Sunday 23 September 2007


British scientists, funded by leading cancer charity AICR (Association for International Cancer Research), have discovered how an enzyme present in human cells plays a crucial role in the development of leukaemia.


The study*, published online today in Nature Cell Biology, shows for the first time a way of targeting cancer by specifically blocking the activity of an enzyme PRMT1 in blood cells.


Experts believe the work by Dr Eric So and his team at The Institute of Cancer Research, in London, to be significant because it uncovers a novel link between the enzyme, code-named PRMT1, and MLL (Mixed Lineage Leukaemia)** an aggressive form of cancer that develops particularly in babies and young children.

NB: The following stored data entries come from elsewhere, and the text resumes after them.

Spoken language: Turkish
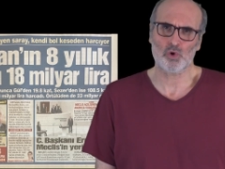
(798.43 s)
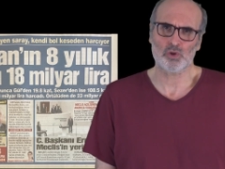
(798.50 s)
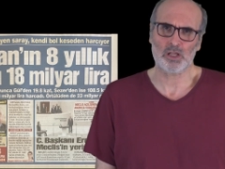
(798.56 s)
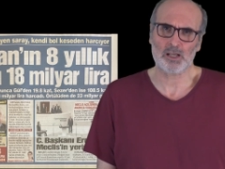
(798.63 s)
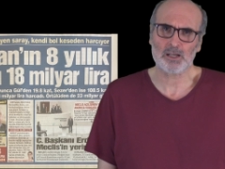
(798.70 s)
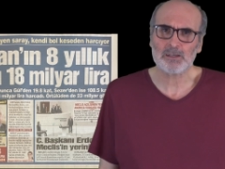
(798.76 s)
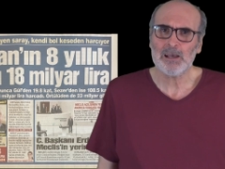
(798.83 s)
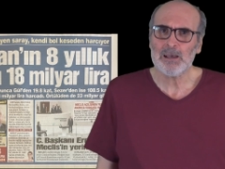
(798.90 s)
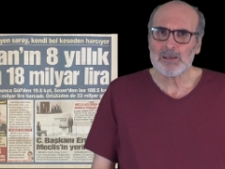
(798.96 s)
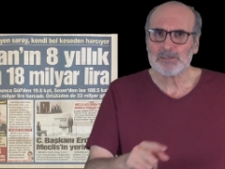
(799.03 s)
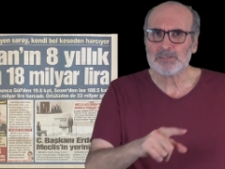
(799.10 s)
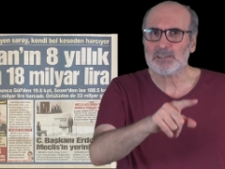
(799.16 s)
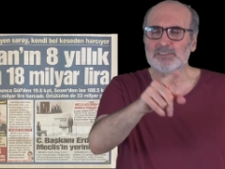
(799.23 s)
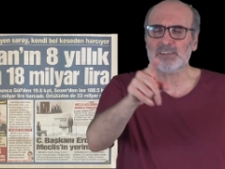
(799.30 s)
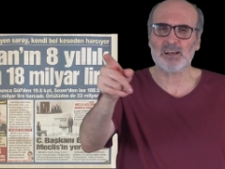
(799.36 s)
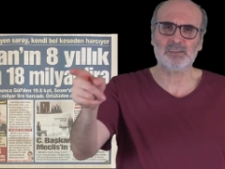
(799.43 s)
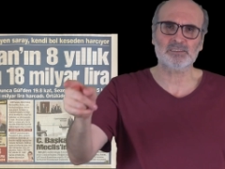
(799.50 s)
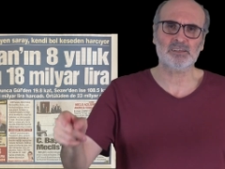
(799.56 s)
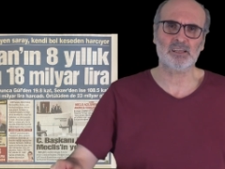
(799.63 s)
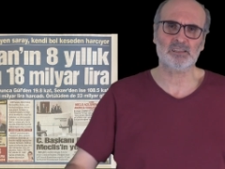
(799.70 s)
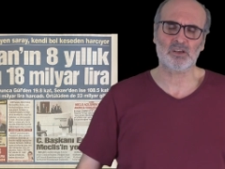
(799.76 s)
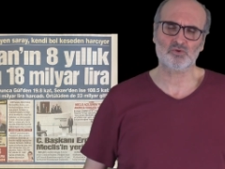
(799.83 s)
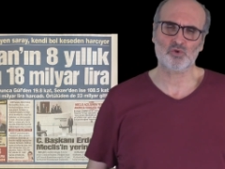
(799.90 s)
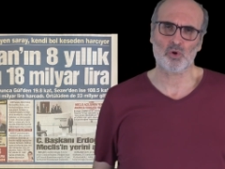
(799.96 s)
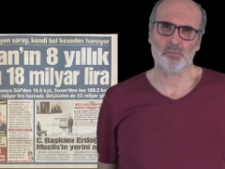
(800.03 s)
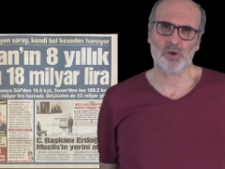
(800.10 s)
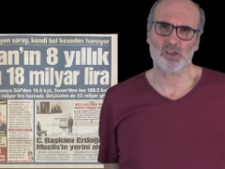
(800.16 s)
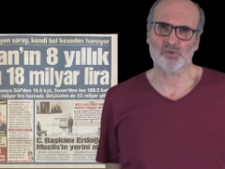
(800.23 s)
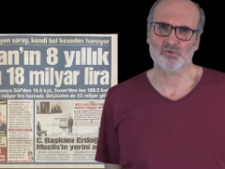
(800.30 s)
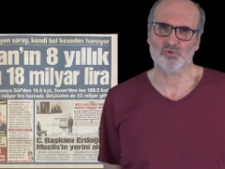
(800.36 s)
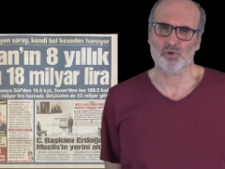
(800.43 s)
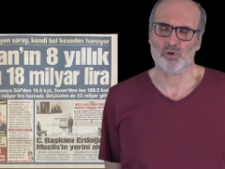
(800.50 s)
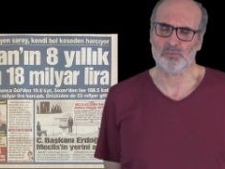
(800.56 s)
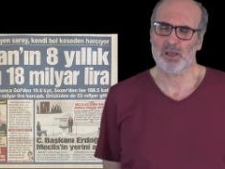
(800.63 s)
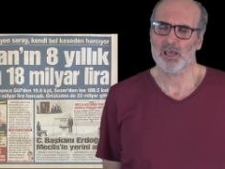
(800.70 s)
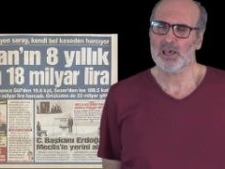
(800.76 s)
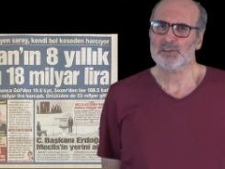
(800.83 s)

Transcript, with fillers: olarak sizler adına da sormak istiyorum.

Dr So, an AICR fellow, who collaborated with other scientists in Belfast, Hong Kong and the US, explains: “What we have shown is that this enzyme plays a crucial role in the cause of some types of leukaemia. We examined the role of the MLL gene and discovered that, when damaged, it caused cancer by working with two or three other proteins, one of which was PRMT1.


“When we reduced the amount of this enzyme in early blood cells it prevented damaged MLL from turning them into leukaemia cells. This suggests that drugs that block the PRMT1 enzyme might be an effective treatment for several types of leukaemia.”


According to AICR’s scientific adviser, Dr Mark Matfield, scientists discovered many years ago that cancer was caused by damage to certain key genes that controlled the growth and multiplication of cells.


“However, it was not merely damage to the genes that mattered, it was changes in the activity of the genes - whether they were switched off or on and modification of the genes or chemical modification of the histones - the proteins that the genes come wrapped up in. Recently, a new type of chemical modification of histones was discovered, called arginine methylation. This was shown to switch on important genes in the early development of the embryo.


“Dr So’s work is exciting and highly significant because it shows the crucial role the enzyme plays in cancer development, and opens up the possibility of developing new treatments in a previously unexplored way.”


Norman Barrett, AICR's Chief Executive says the decision to support Dr So’s work has been given in line with the charity’s policy of funding the most exciting and novel approaches to research worldwide. “We believe it is important to fund work that pushes the boundaries and Dr So and his team, at The Institute, are charged with tackling one of the greatest scientific challenges of all.”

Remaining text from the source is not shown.